KERUGIAN KONSTITUSIONAL PEMOHON
1) Bahwa pemohon berdasarkan Surat Penetapan Tersangka No.
25/F.2/Fd.1/2016 telah ditetapkan sebagai tersangka. Pemohon telah
mengajukan Permohonan Pra Peradilan yang kemudian permohonan
tersebut dikabulkandan memerintahkan penetapan tersangka atas nama
pemohon tidak sah dan tidak berdasar hukum dan memerintahkan
menghentikan penyidikan. Akan tetapi, meskipun permohonan
praperadilan pemohon dikabulkan, penyidik masih berpeluang
menerbitkan surat perintah penyidikan baru, maka pemohon
berpandangan masih memiliki kemungkinan untuk ditetapkan status
tersangka kembali. (Vide Perbaikan Permohonan hlm. 8)
2) Bahwa Pemohon berpandangan penerbitan surat perintah
penyidikan (sprindik) yang berulang kali tanpa dilengkapi 2 (dua) alat
bukti baru yang sah, yang belum pernah diajukan dalam sidang
praperadilan atau berbeda dari alat bukti sebelumnya yang berkaitan
dengan materi perkara, menurut Pemohon telah melanggar hak asasi
manusia dari Pemohon yang telah dijamin oleh konstitusi. (Vide Perbaikan
Permohonan hlm. 11)
3) Bahwa penerbitan sprindik yang berulang kali sebagaimana
dijelaskan pada poin 2 disebabkan oleh frasa “..tidak dapat dimintakan
banding” dalam pasal a quo yang menurut para Pemohon memiliki
penafsiran yang ambigu, tidak jelas dan multitafsir sehingga
menimbulkan ketidakpastian hukum dan menyebabkan terjadinya celah
hukum yang menyebabkan penyidik dapat berulang kali menerbitkan
sprindik dengan didasarkan pada alat bukti yang sama. (Vide Perbaikan
Permohonan hlm. 3)
LEGAL STANDING
a. Terkait hak konstitusional Pemohon yang didalilkan, adalah benar
Pemohon mempunyai hak konstitusional sebagaimana dikemukakan
dalam permohonan a quo. Tetapi hak konstitusional Pemohon tersebut
tidak ada yang dirugikan dengan berlakunya pasal a quo. Pemohon tidak
dapat membuktikan adanya hubungan sebab akibat (causal verband)
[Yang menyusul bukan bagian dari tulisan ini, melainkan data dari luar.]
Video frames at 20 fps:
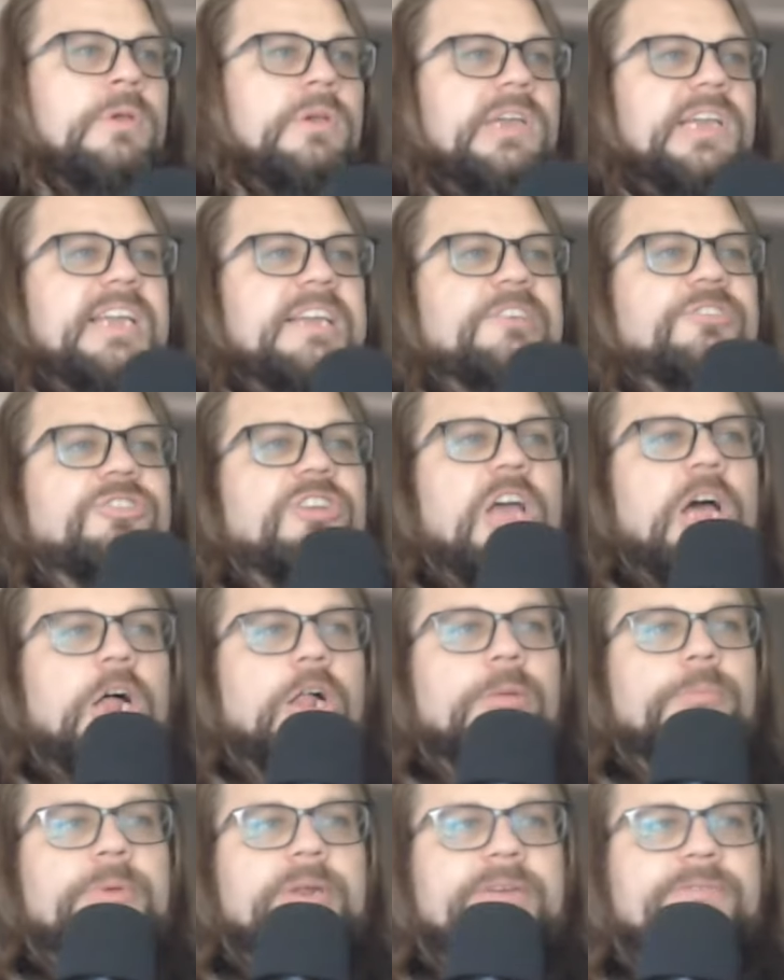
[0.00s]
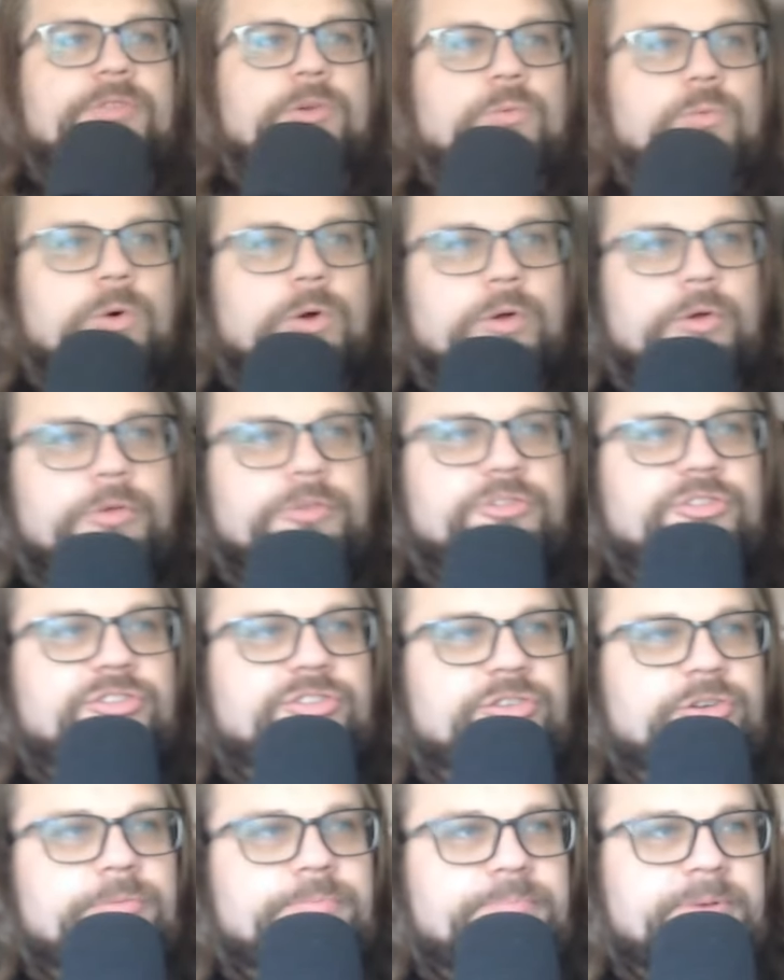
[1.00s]
Each element of the world
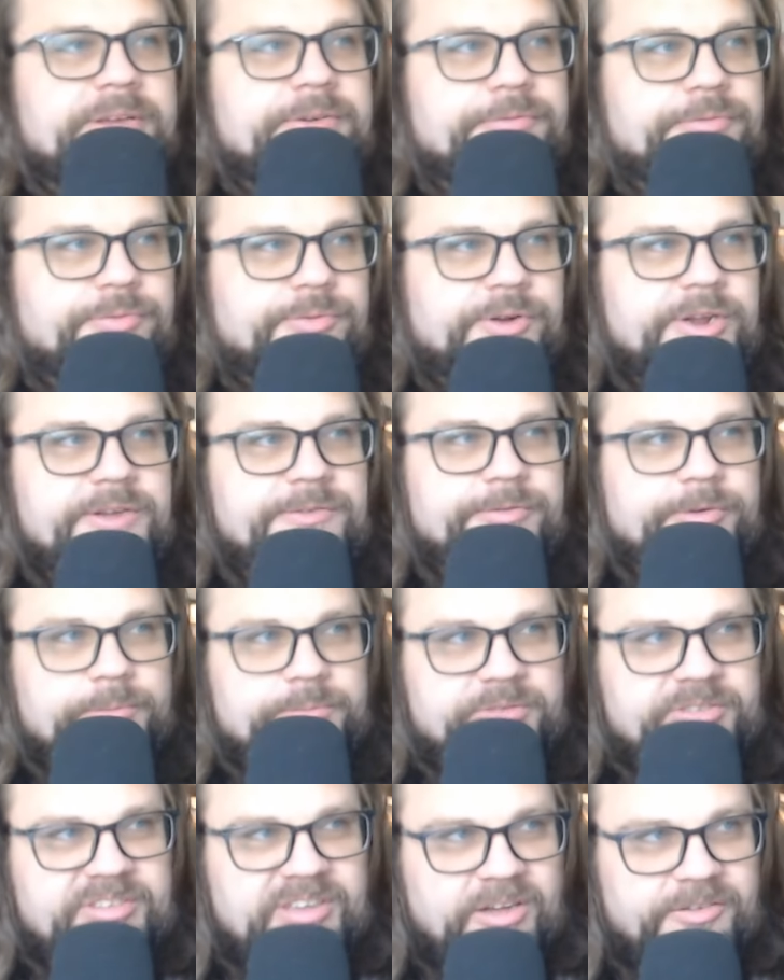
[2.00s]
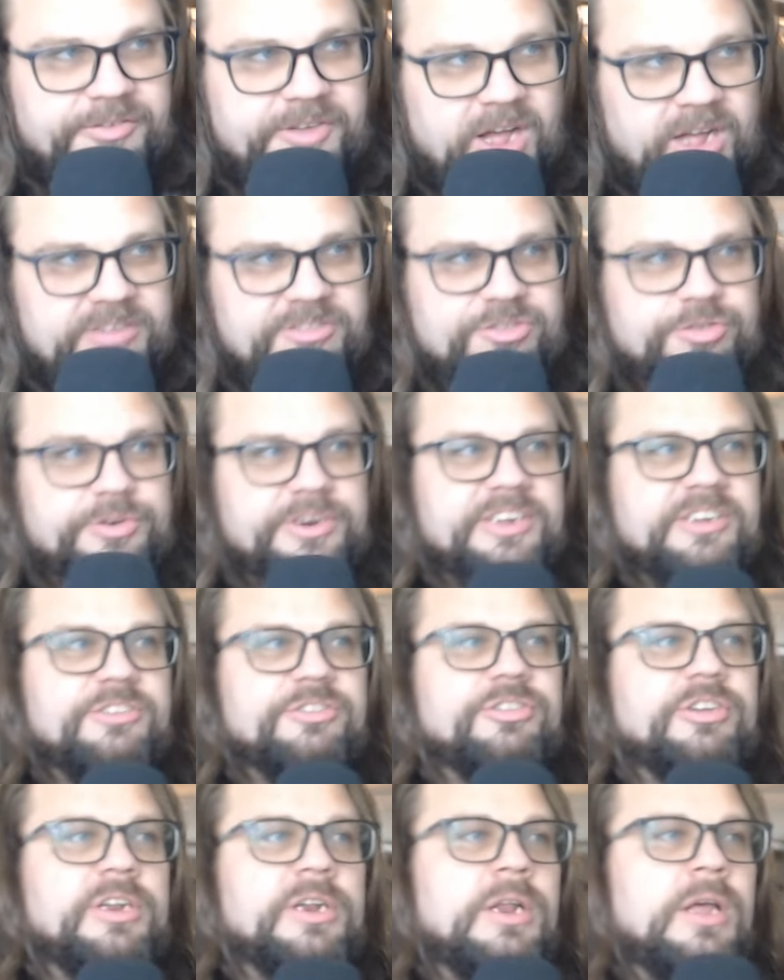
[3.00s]
should be free from
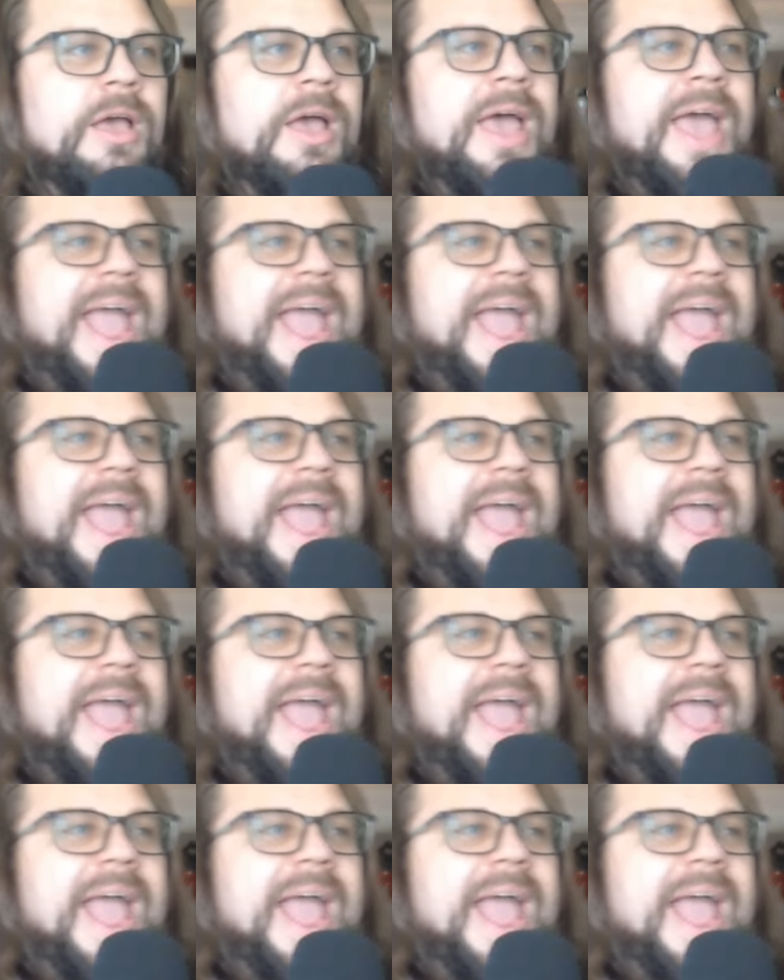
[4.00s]
self-contradiction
antara kerugian yang dialami Pemohon dengan berlakunya Pasal a quo
yang dimohonkan pengujian. Bahwa sejatinya “frasa tidak dapat
dimintakan banding” dalam Pasal a quomemiliki arti praperadilan tidak
dapat diajukan upaya hukum banding. Banding merupakan salah satu
bentuk upaya hukum, sehingga tidak ada kaitannya dengan penerbitan
sprindik yang berulangkali oleh penyidik karena penerbitan sprindik bukan
merupakan suatu upaya hukum sebagaimana terdapat dalam Pasal 1
angka 12 KUHAP yang menyatakan bahwa upaya hukum meliputi
banding, kasasi dan peninjauan kembali.
b. Bahwa kerugian terhadap hak konstitusional yang dialami Pemohon
bukan merupakan akibat dari berlakunya pasal a quo melainkan
penerapan atau pelaksanaan dari pasal a quo. Para Pemohon tidak
menguraikan kerugian atas berlakunya norma dalam pasal a quo yang
dimohonkan pengujian. Dalam permohonan pengujian ini hanya
menguraikan tentang kasus konkret yang tidak berkaitan dengan
konstitusionalitas norma pasal yang diujikan.
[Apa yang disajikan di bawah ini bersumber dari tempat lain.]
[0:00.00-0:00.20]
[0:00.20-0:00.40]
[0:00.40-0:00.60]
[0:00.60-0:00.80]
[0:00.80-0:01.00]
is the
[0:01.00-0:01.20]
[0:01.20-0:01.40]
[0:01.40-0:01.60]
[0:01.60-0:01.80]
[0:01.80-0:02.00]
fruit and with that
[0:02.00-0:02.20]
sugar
Berdasarkan pada hal-hal yang telah disampaikan tersebut DPR RI
berpandangan bahwa Pemohon secara keseluruhan tidak memiliki
kedudukan hukum (legal standing) karena tidak memenuhi ketentuan
Pasal 51 ayat (1) dan Penjelasan UU MK, serta tidak memenuhi
persyaratan kerugian konstitusional yang diputuskan dalam putusan MK
terdahulu. Akan tetapi, DPR RI menyerahkan sepenuhnya kepada
Ketua/Majelis Hakim Konstitusi Yang Mulia untuk mempertimbangkan dan
menilai apakah Pemohon memiliki kedudukan hukum (legal standing)
sebagaimana yang diatur dalam Pasal 51 ayat (1) UU MK dan Putusan MK
Perkara Nomor 006/PUU-III/2005 dan Putusan perkara Nomor 011/PUU-
V/2007 mengenai parameter kerugian konstitusional
POKOK PERKARA
1) Bahwa dalil Pemohon yang menyatakan Pasal a quo bertentangan
dengan Pasal 1 ayat (3) UUD Tahun 1945 yang berbunyi “Negara
Indonesia adalah Negara hukum”, sangatlah tidak tepat. Bahwa pada
dasarnya setiap tindakan penyidik dan penuntut umum yang berupa
upaya paksa, seperti penangkapan, penggeledahan, penyitaan,
penahanan, dan penuntutan yang dilakukan dengan melanggar peraturan
perundang-undangan adalah suatu tindakan perampasan hak asasi
manusia, sehingga dengan adanya praperadilan diharapkan pemeriksaan
perkara pidana dapat berjalan sesuai dengan peraturan hukum yang
berlaku. Pengawasan oleh pengadilan negeri sebagai badan peradilan
tingkat pertama dimaksudkan untuk mengontrol, menilai, menguji, dan
mempertimbangkan secara yuridis, apakah dalam tindakan upaya paksa
terhadap tersangka/terdakwa oleh penyelidik/penyidik atau penuntut
umum telah sesuai dengan KUHAP. Bahwa putusan praperadilan yang
tidak dapat dimintakan banding sebagaimana diatur dalam Pasal a quo
yang dianggap Pemohon telah bertentangan dengan UUD Tahun 1945
adalah hal yang keliru, karena jika suatu putusan praperadilan dapat
dimintakan banding maka akan memperpanjang proses peradilan. Hal ini
justru memberikan ketidakpastian hukum bagi tersangka atau terdakwa
dan bertentangan dengan prinsip negara hukum yang mengedepankan
prinsip kepastian hukum dalam proses peradilan pidana.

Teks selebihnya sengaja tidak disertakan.